Saved entries
--------------------------------------------------

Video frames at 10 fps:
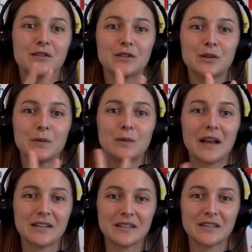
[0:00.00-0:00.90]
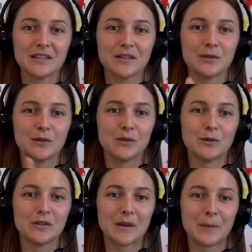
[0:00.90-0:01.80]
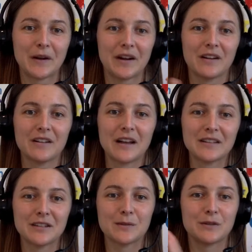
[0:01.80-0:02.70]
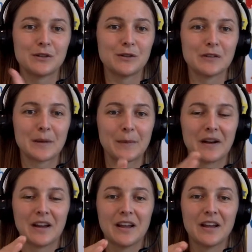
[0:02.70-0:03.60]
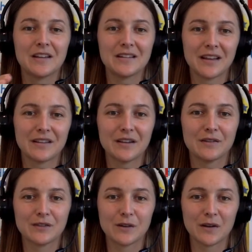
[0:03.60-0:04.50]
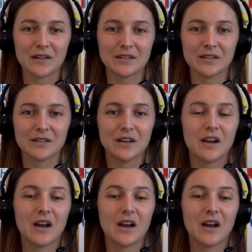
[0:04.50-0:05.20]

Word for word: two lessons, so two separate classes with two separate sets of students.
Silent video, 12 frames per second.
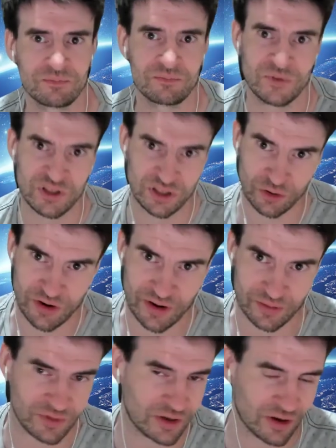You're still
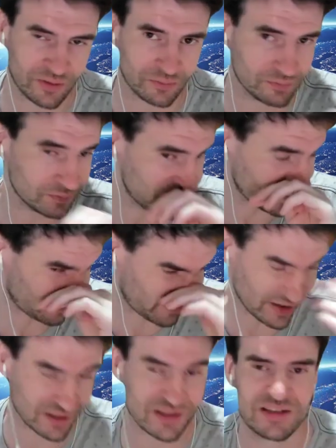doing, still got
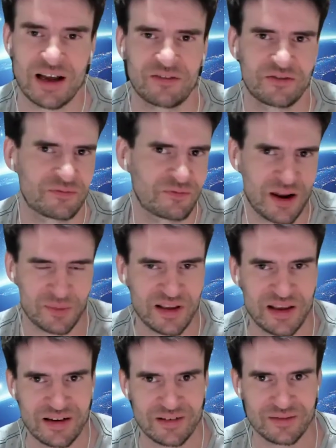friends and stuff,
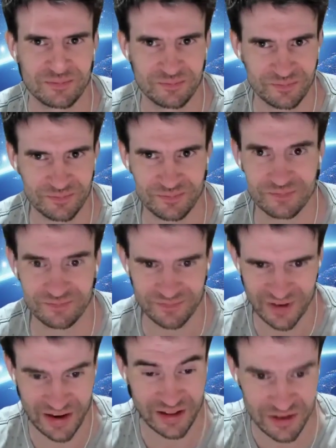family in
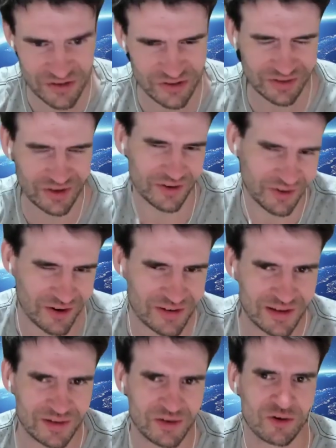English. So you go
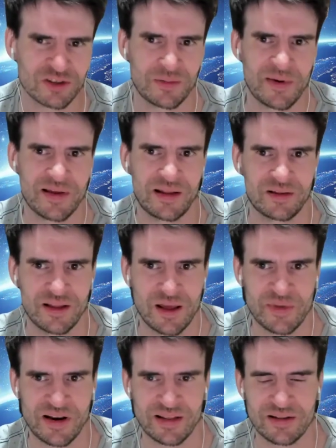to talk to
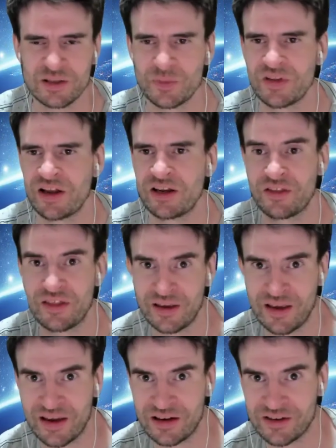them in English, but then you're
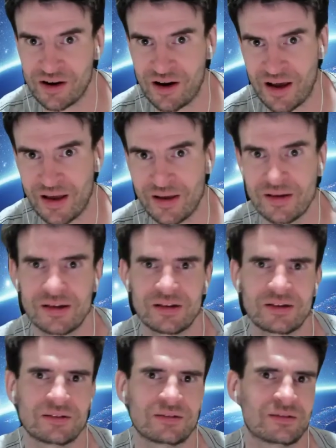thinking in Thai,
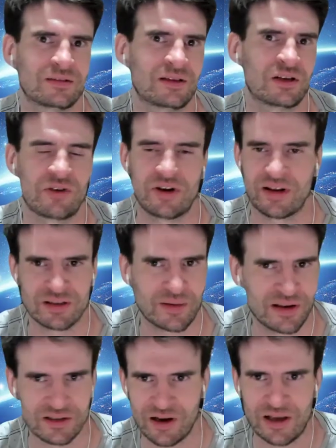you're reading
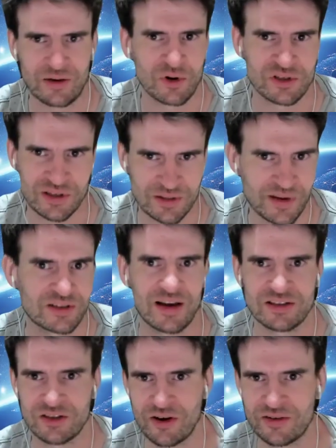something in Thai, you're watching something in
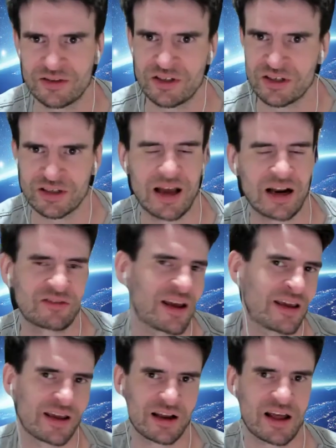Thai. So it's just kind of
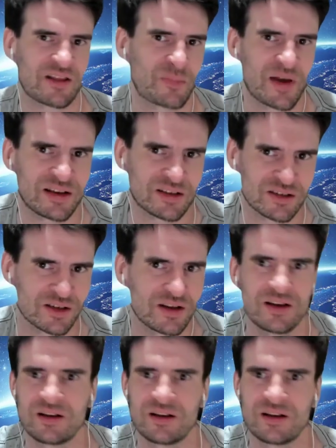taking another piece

--------------------------------------------------

Copy exactly the lines that run from the line containing "[0:04.50-0:05.20]" to the end of the data above, keeping both end lines and leaving out all pictures.

[0:04.50-0:05.20]

Word for word: two lessons, so two separate classes with two separate sets of students.
Silent video, 12 frames per second.
You're still
doing, still got
friends and stuff,
family in
English. So you go
to talk to
them in English, but then you're
thinking in Thai,
you're reading
something in Thai, you're watching something in
Thai. So it's just kind of
taking another piece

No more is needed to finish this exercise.